Welcome to our weekly 'Ask a Vet from the SF SPCA' feature on 7x7.com. Dr. Jeannine Berger, DVM, DACVB is a board certified veterinary behaviorist who counsels guardians whose pets’ issues are beyond the scope of training. Think of her as a pet shrink at your service. Ask your own questions in the comments.
Q: I think my dog is going blind. What do I do?
A: Luckily, animals tend to adjust quickly! Take safety precautions: Seal-off decks, banisters, swimming pools, or anything else a pet can slide through or fall down. Dogs can learn the layout of your home and daily walk. Make sure to stick to the same route until they become confident. Keep your pets entertained. They still want to have fun! Lastly, dogs can learn up to 200 or 300 words, so don’t hesitate to use verbal clues in helping them navigate.
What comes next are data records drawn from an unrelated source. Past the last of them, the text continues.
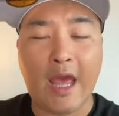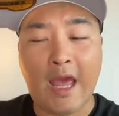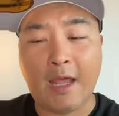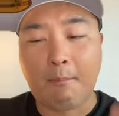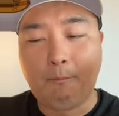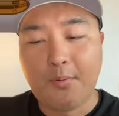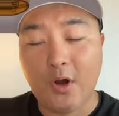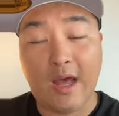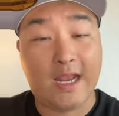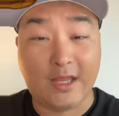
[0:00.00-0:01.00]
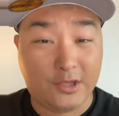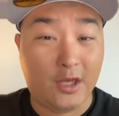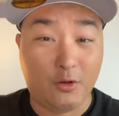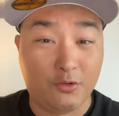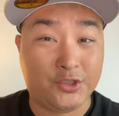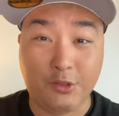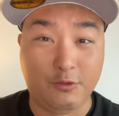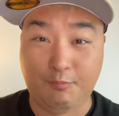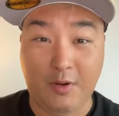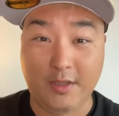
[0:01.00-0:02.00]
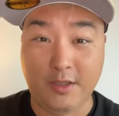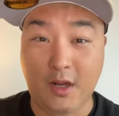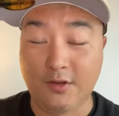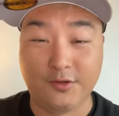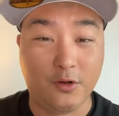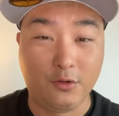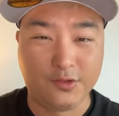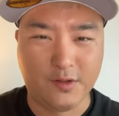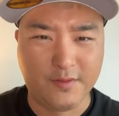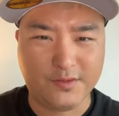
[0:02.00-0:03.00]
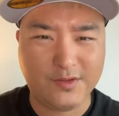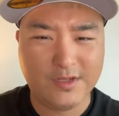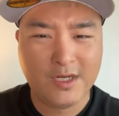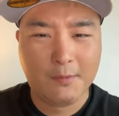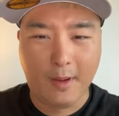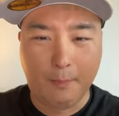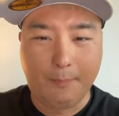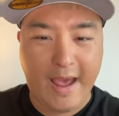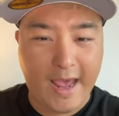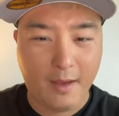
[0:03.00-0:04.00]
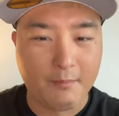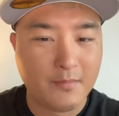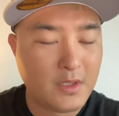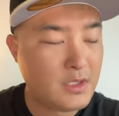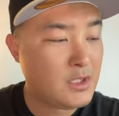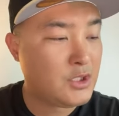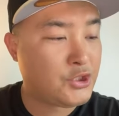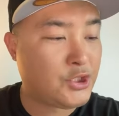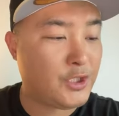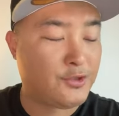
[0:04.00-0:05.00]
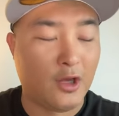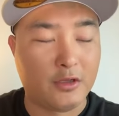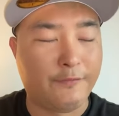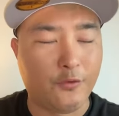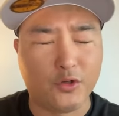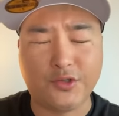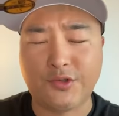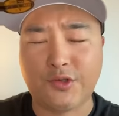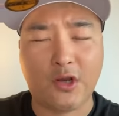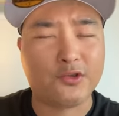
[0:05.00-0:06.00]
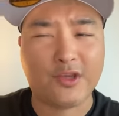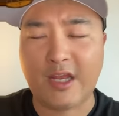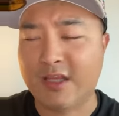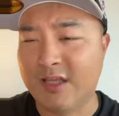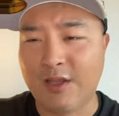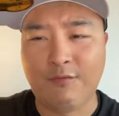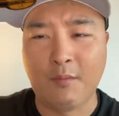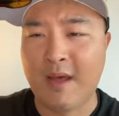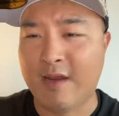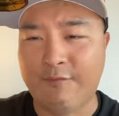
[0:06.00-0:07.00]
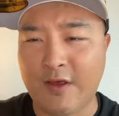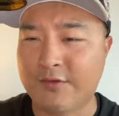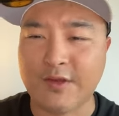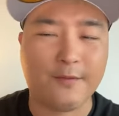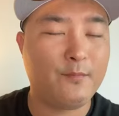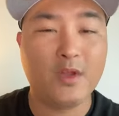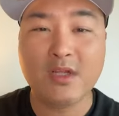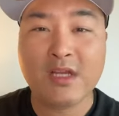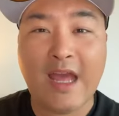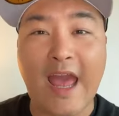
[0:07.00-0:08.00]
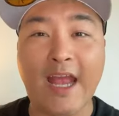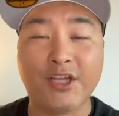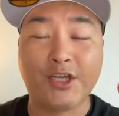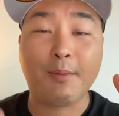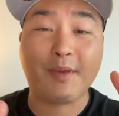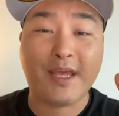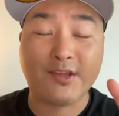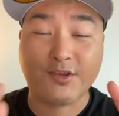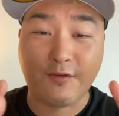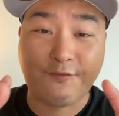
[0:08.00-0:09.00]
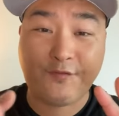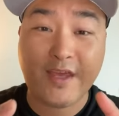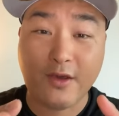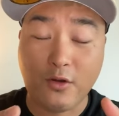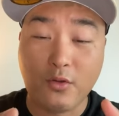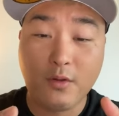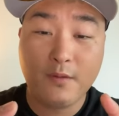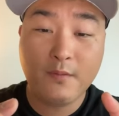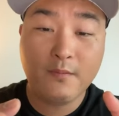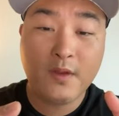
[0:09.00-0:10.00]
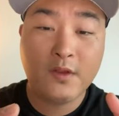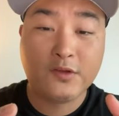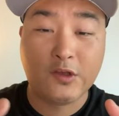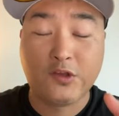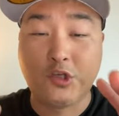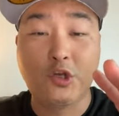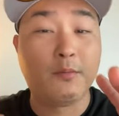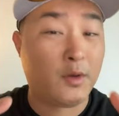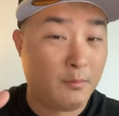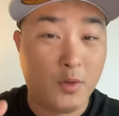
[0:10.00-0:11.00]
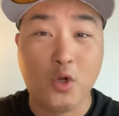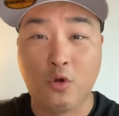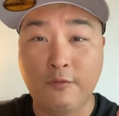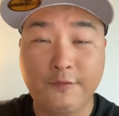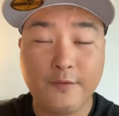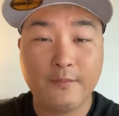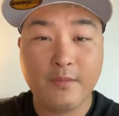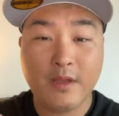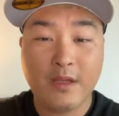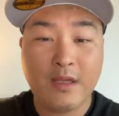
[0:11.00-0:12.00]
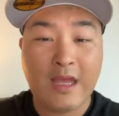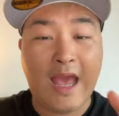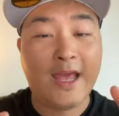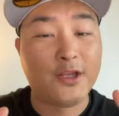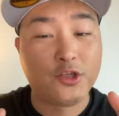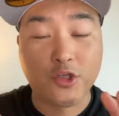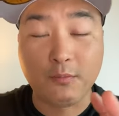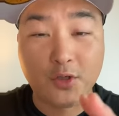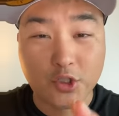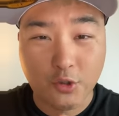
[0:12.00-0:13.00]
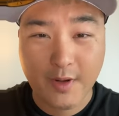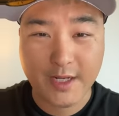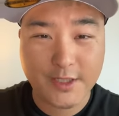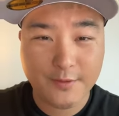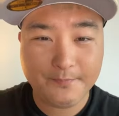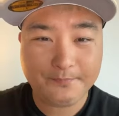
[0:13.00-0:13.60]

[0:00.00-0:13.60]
And, and I thought it, oh, she was pregnant, honestly, the whole service. But bam, she's on the floor. She starts getting delivered, manifesting. And she begins to feel the tumor move and the tumor shrink.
The two most prevalent conditions are glaucoma and cataracts. The warning sign of glaucoma often looks as though the eye is rolling up-and-out, with what is known as a raised third eyelid. As for cataracts, the symptom is a cloudy eyeball. If your pet is having trouble seeing balls or small items, or is bumping into walls, it is a sign to bring them to the veterinarian for further examination. Glaucoma is caused by a build-up of fluid in the eye, causing damage to the sensitive optic nerve, and the result can be very painful. Genetically, some breeds of dogs are more prone to glaucoma: American cocker spaniels, Basset hounds, Chow Chows, Siberian huskies. There are different treatment options, and in some cases it may be necessary to remove the eye. First, it’s important that cataracts are noticed and treated immediately. 80% of untreated cataracts develop into glaucoma. With dogs, 90% that undergo cataract surgery can return to good vision. Cataracts can be removed with a simple surgery, which prevents glaucoma from developing.